To be honest you should be fair, the Intel-C++ compiler of course produces code which is optimized exactly to their processors and does not really care about other x86 implementations.

The P4 does a very good job when executing dsp-code especially written for this platform with a deep knowledge about its inside, however on general code (large code size, many conditional branches) it doesn't do that well thats why Intel will drop the Netburst powered architecture over the next 1-2 years.

lg Clemens

rmauldin · ‎10-16-2005

Not trying to be unfair... again on the compilation using Visual Studio 2005 Beta 2 (not the Intel compiler) ... the program compiles and will run in 4 seconds on the Intel machine and with the same compiler runs10x slower on my AMD machine from Alienware with same speed RAM and same 7200 RPM hard-drive.
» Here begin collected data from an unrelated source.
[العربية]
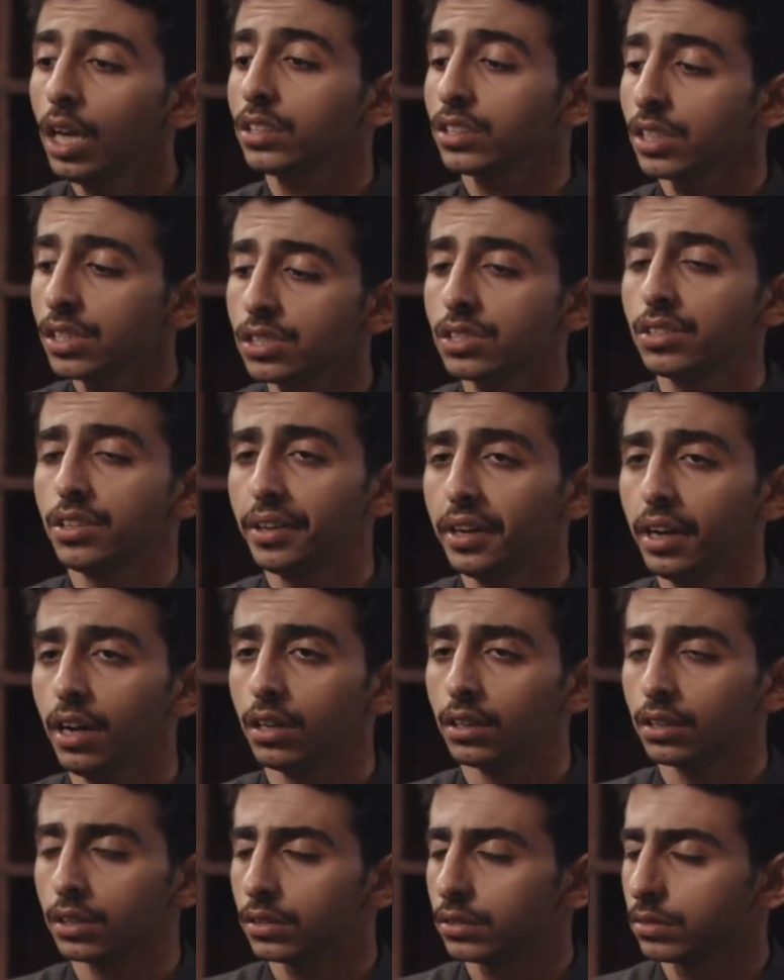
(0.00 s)
عشان السعر
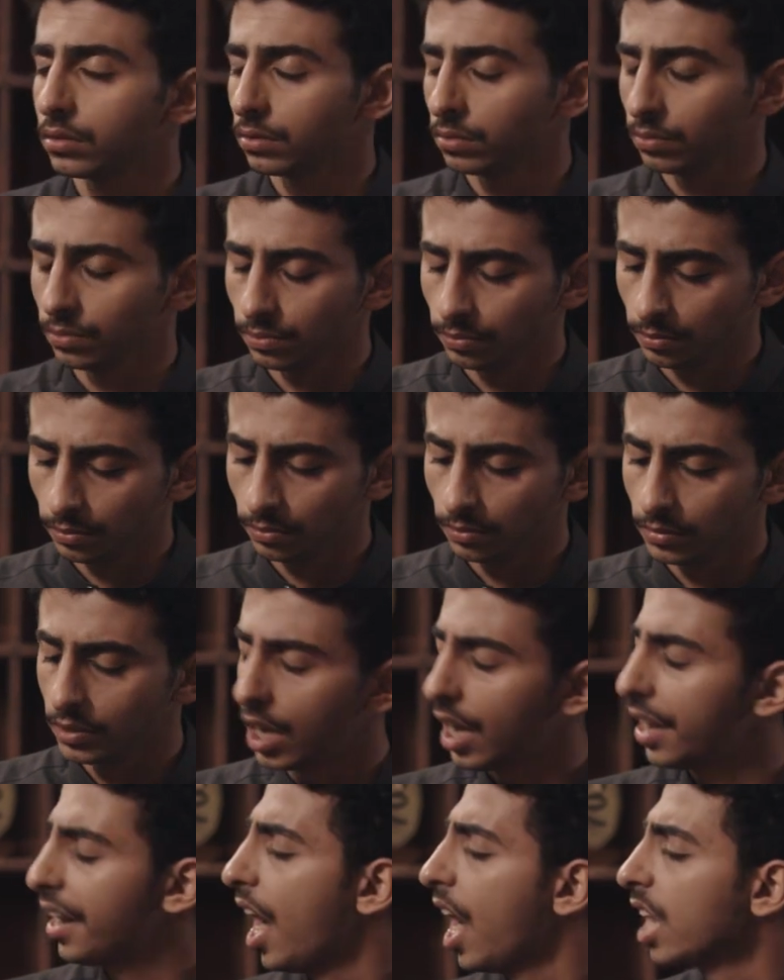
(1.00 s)
عالي
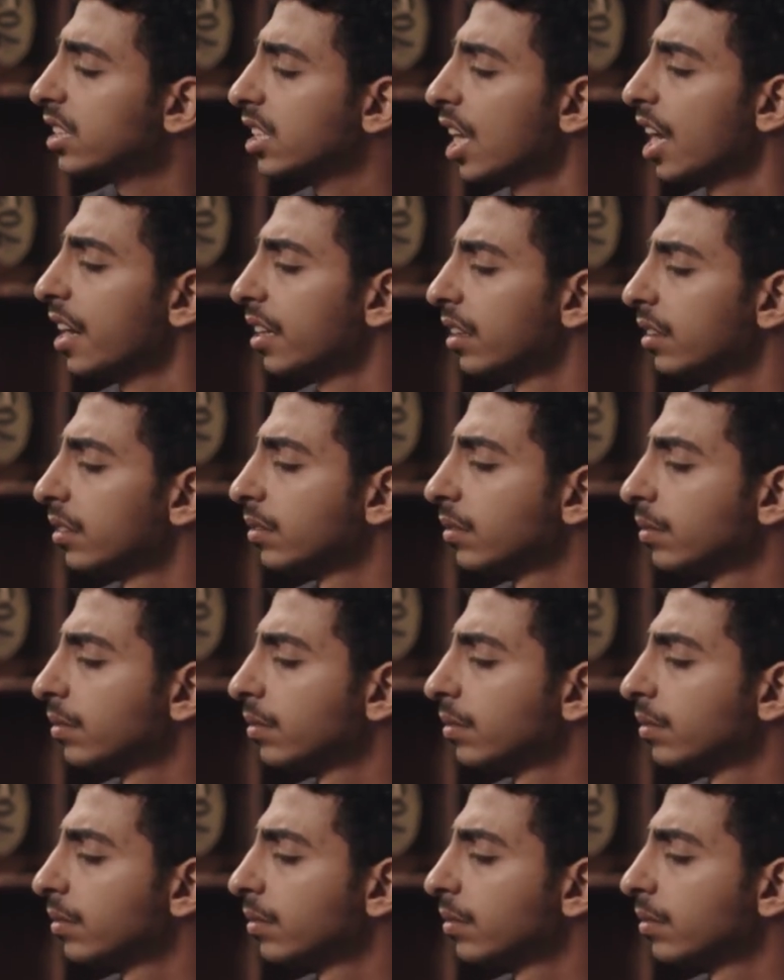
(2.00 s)
يا ناصر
It is very hard to judge the difference between AMD and Intel, since they target the same Instruction Set, however they are way different architectures. Obviously there is some explanation due to the ability of automatic vectorization of the compiler's on intel hardware. I did not adjust any compilation settings and used default settings on every compiler. Try it yourself...

Thanks, Ryan Mauldin

rmauldin · ‎10-16-2005

Also another thought comes to mind... although my AMD machine may be faster at allot of tasks that I can think of off hand, like opening documents and editing them in Microsoft Word sometimes I wait around for them on the Intel machine, when it comes to throughput however... the Intel machine blows it away. Especially on ripping CDs and any heavy file system usage. Not saying that one machine is purely better than the other. The next machine I buy, laptop or desktop will be an Intel though.

Ryan

Intel_C_Intel · ‎10-17-2005

Thats really strange, both are running on same clock speed?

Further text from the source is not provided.